== Task to complete ==
A complete answer includes every line below with the word "Silent".

== Collected data entries ==
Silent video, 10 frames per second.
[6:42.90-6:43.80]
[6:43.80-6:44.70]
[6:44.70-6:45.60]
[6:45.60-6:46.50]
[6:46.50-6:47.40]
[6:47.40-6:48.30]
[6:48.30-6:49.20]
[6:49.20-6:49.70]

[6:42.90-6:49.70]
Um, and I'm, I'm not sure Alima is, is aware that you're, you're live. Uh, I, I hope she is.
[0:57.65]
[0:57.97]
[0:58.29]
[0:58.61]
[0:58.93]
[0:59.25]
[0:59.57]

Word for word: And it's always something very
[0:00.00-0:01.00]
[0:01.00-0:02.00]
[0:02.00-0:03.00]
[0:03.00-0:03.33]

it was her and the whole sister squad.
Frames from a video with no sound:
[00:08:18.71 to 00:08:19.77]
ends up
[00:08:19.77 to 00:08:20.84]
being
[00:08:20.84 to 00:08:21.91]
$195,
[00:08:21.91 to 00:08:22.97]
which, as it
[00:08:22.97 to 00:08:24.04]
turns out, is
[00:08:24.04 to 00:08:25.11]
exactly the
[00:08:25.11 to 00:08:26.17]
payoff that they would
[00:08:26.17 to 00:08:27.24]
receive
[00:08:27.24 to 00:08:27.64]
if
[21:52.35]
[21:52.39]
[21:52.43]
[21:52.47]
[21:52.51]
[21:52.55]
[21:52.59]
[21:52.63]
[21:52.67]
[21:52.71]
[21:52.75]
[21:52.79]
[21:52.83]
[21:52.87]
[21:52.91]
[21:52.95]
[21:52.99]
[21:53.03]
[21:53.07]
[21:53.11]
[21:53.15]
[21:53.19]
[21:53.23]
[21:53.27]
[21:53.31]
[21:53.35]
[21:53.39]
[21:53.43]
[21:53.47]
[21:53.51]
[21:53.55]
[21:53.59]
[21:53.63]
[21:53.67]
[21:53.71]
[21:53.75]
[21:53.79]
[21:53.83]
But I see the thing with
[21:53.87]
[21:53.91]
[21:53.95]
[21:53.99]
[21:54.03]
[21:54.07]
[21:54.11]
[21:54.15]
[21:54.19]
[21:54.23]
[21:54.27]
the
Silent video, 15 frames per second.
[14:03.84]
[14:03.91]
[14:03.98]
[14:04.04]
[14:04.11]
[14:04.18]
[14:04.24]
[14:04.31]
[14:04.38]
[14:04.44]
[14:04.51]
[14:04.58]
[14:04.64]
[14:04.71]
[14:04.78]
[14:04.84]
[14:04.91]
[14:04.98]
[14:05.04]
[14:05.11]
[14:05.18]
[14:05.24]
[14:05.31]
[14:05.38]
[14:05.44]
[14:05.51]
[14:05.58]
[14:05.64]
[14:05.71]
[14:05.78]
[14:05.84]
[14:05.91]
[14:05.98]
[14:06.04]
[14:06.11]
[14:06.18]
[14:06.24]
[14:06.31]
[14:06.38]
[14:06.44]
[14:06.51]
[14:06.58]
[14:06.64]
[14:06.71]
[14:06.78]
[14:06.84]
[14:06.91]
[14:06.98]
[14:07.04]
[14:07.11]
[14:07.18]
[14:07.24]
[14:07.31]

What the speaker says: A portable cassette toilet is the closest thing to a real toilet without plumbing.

== Result below ==
Silent video, 10 frames per second.
Silent video, 15 frames per second.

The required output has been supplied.